(DATA Opens)

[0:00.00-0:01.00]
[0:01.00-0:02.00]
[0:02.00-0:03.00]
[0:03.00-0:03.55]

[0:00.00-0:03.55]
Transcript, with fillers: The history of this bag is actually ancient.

(DATA Closes)
(DATA Opens)

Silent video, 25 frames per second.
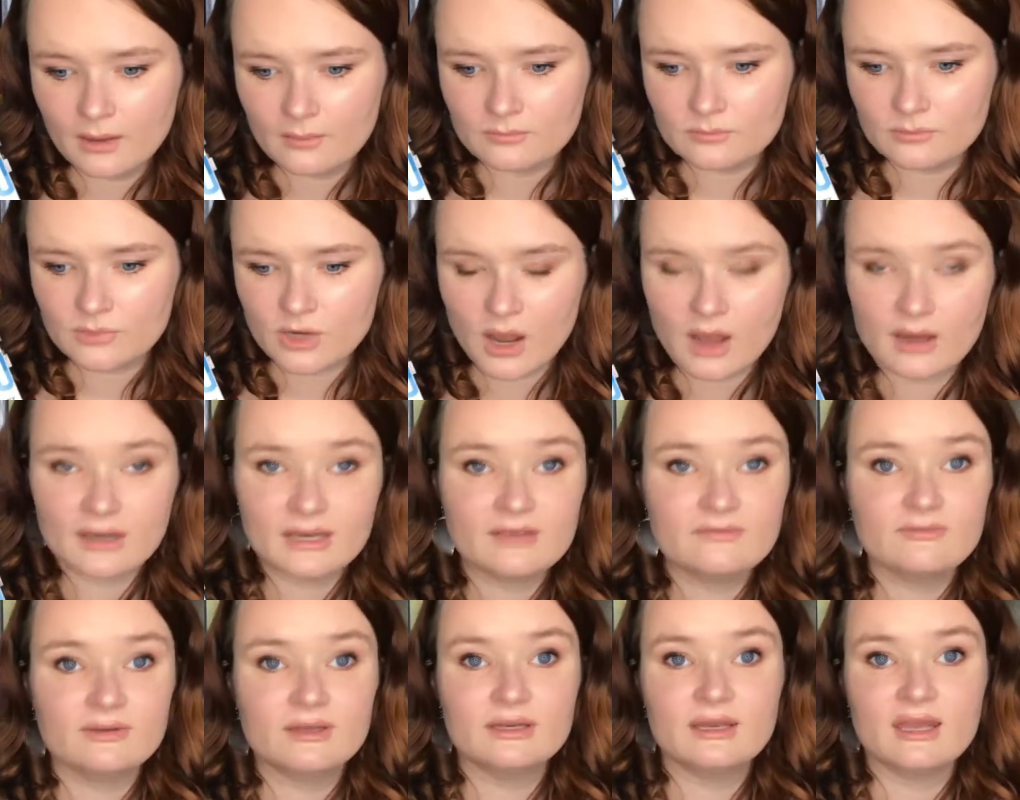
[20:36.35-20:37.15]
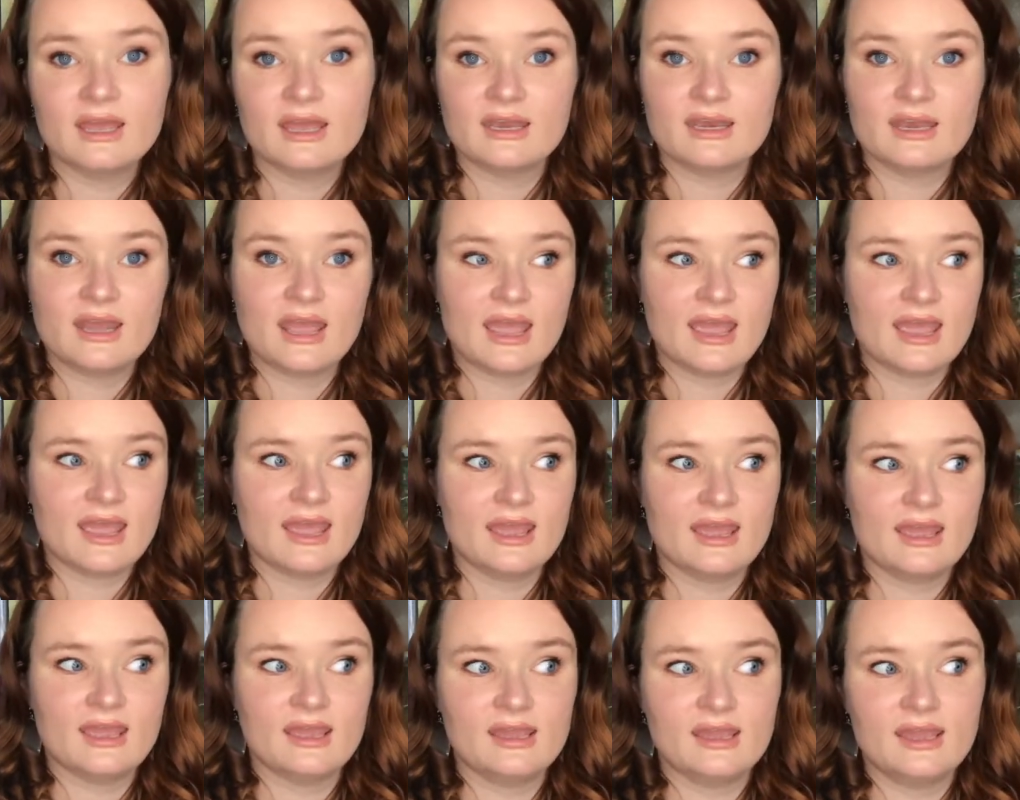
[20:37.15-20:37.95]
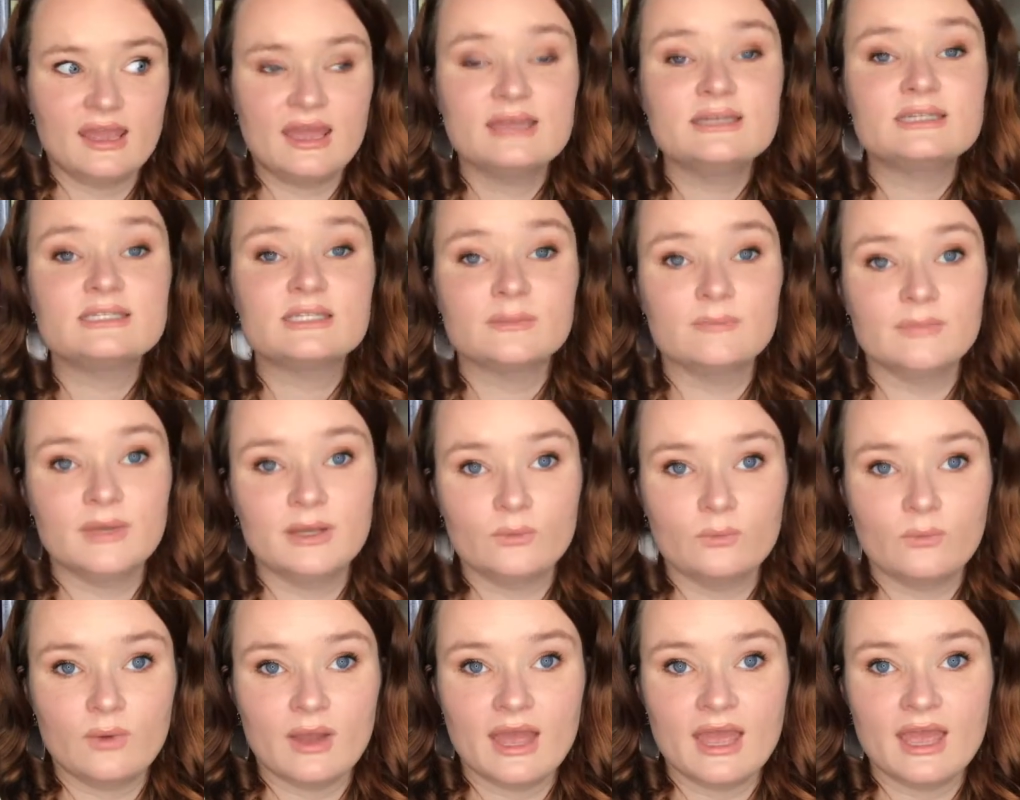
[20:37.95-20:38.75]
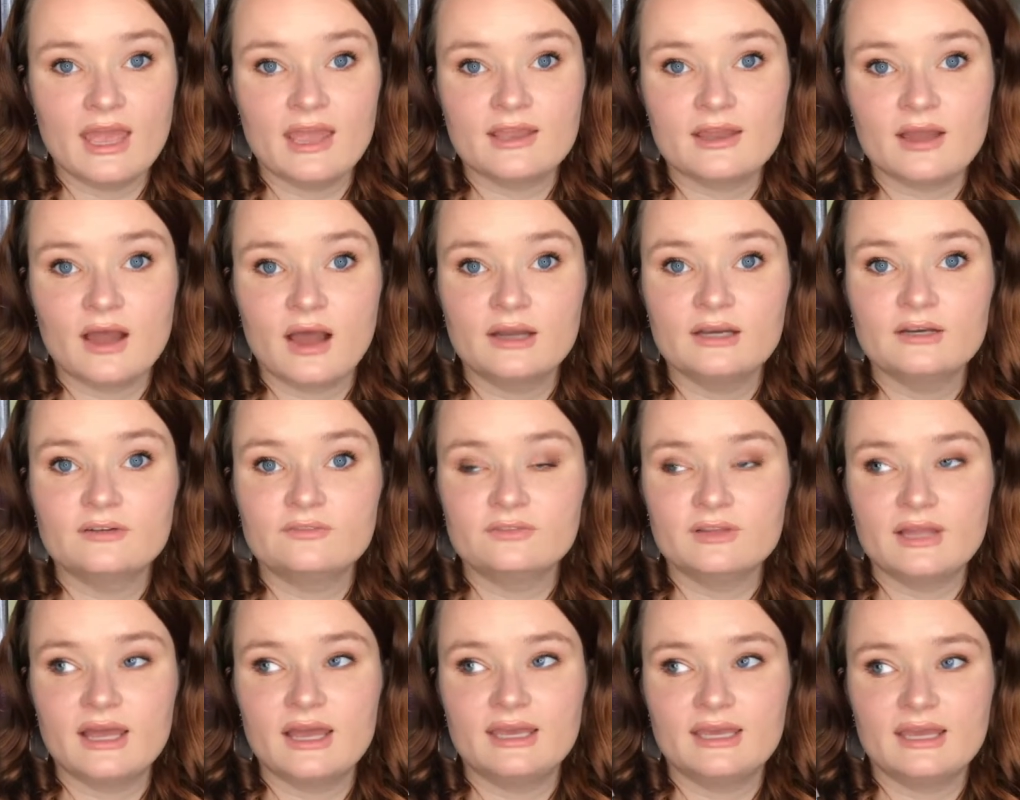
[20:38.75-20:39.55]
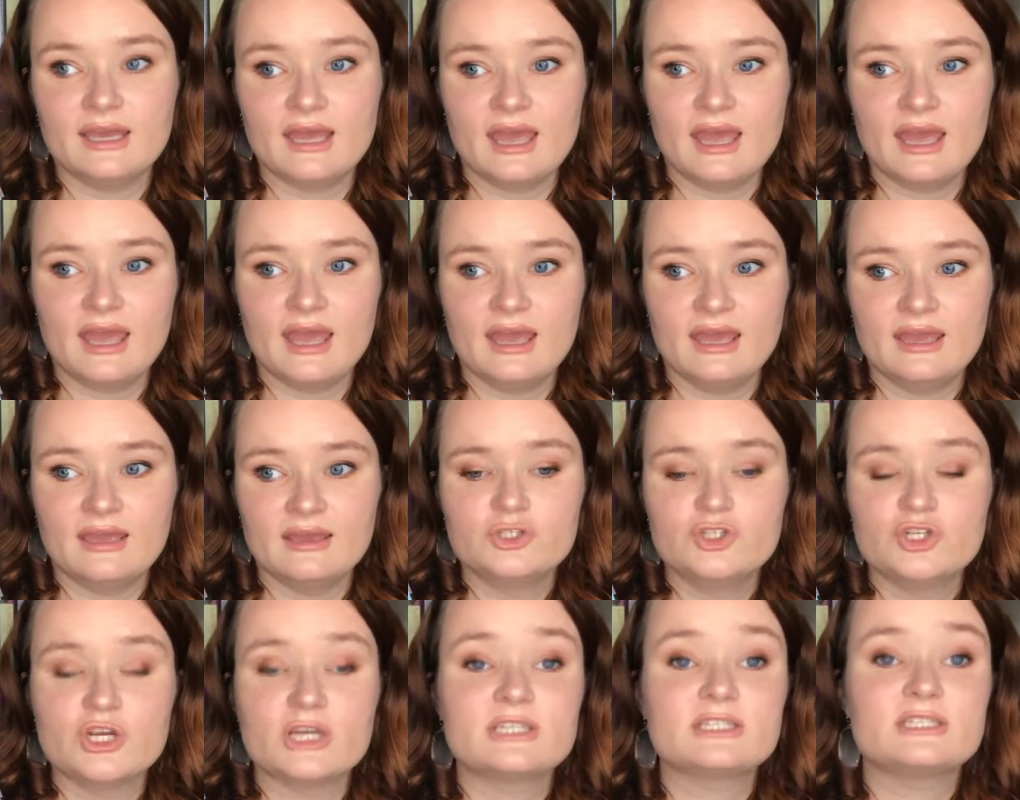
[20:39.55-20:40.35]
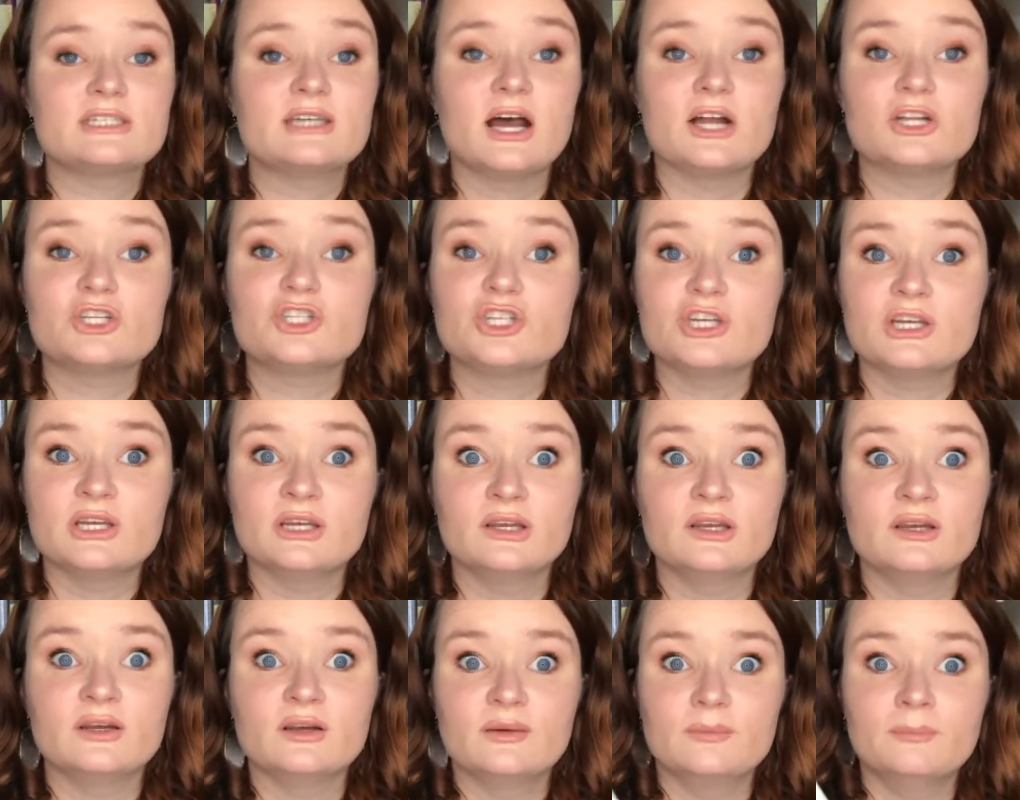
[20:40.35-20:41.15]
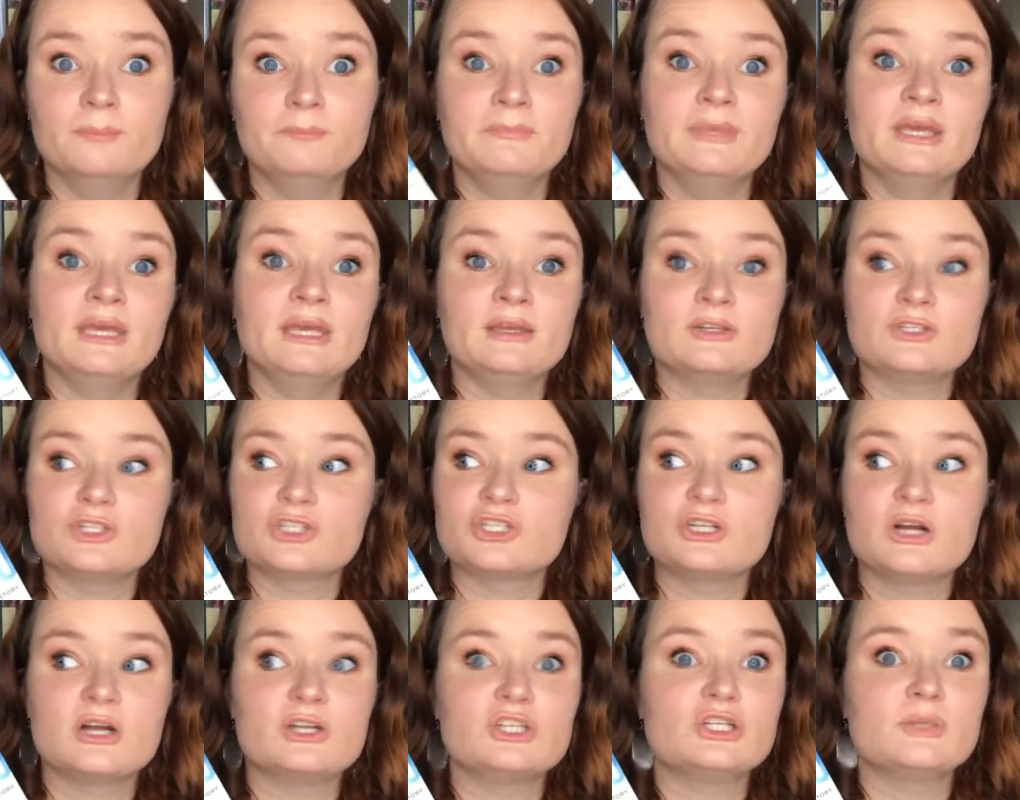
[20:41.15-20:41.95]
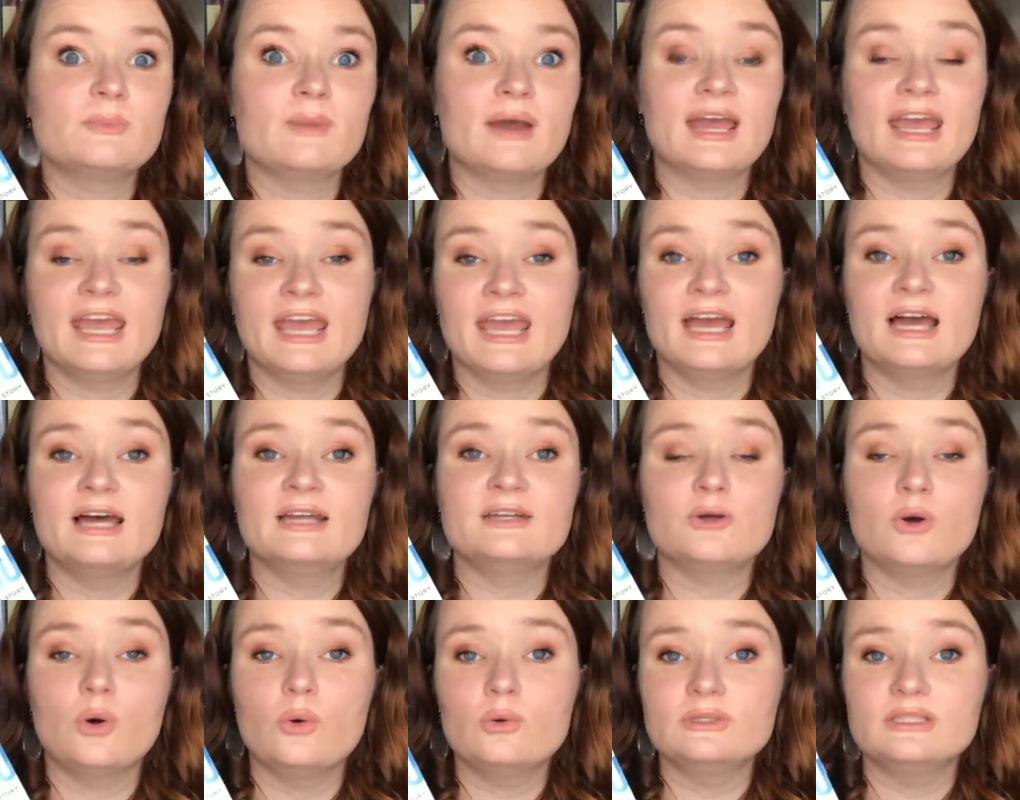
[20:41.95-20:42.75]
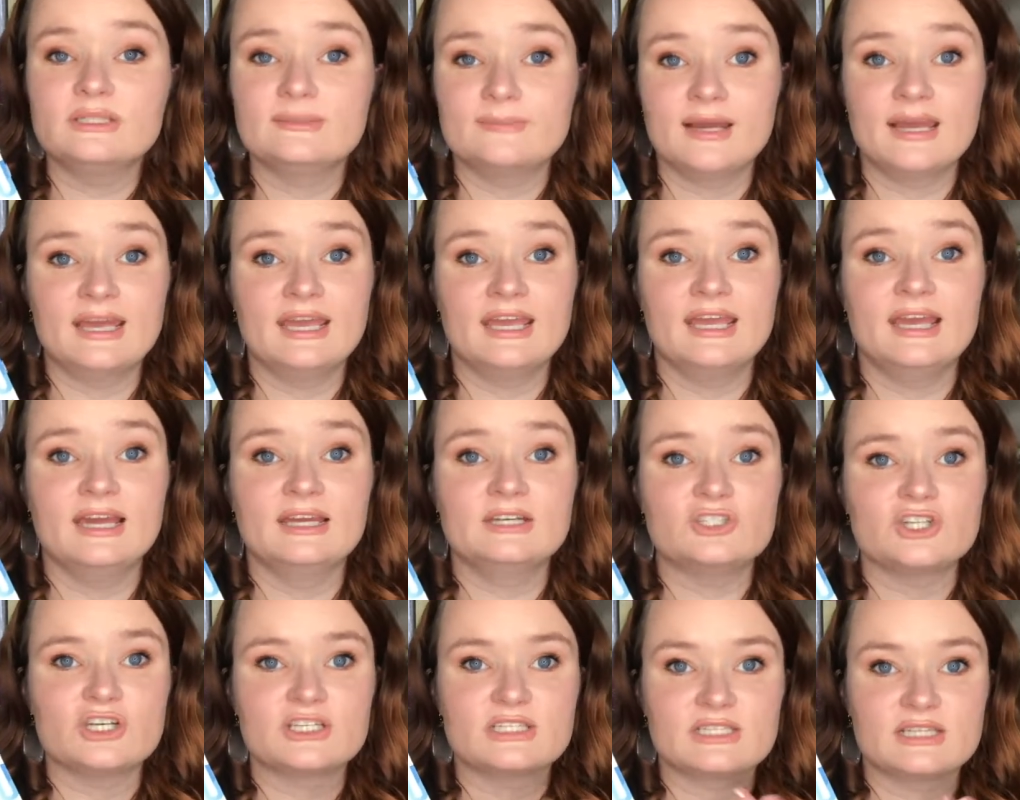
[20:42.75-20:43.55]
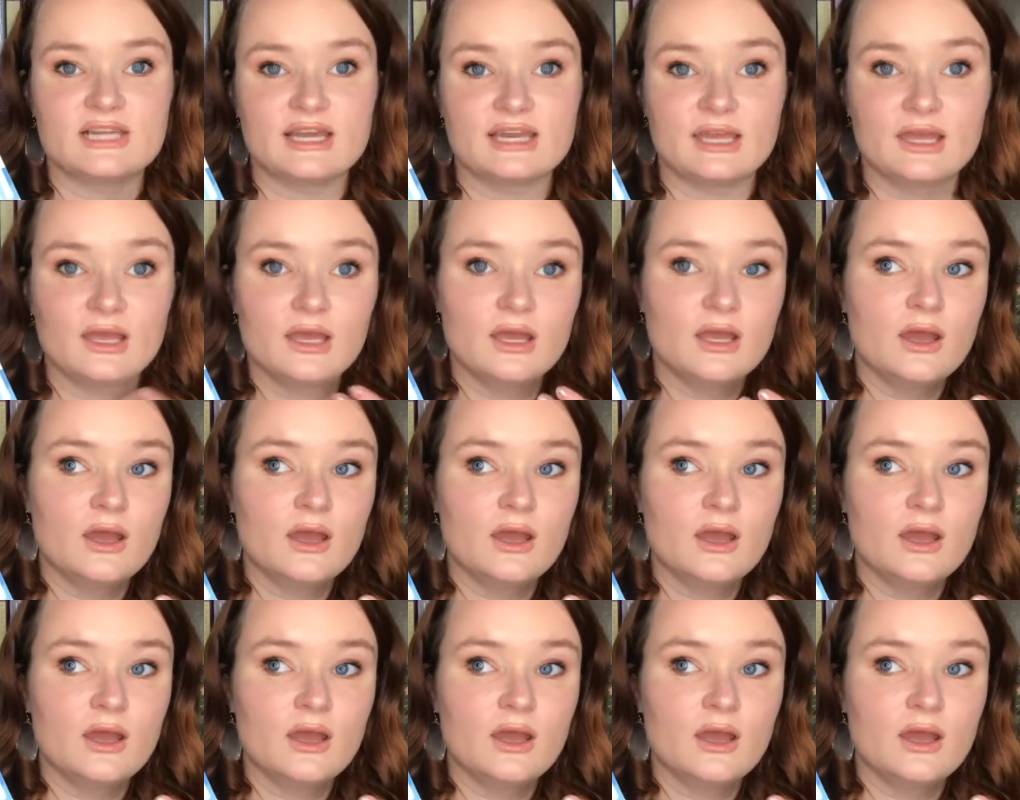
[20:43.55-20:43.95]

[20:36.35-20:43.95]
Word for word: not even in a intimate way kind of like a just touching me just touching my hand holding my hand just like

(DATA Closes)

The result should be an exact copy of only the lines above from the one that holds "[20:37.95-20:38.75]" through the one that holds "Word for word: not", both ends included, without pictures.

[20:37.95-20:38.75]
[20:38.75-20:39.55]
[20:39.55-20:40.35]
[20:40.35-20:41.15]
[20:41.15-20:41.95]
[20:41.95-20:42.75]
[20:42.75-20:43.55]
[20:43.55-20:43.95]

[20:36.35-20:43.95]
Word for word: not even in a intimate way kind of like a just touching me just touching my hand holding my hand just like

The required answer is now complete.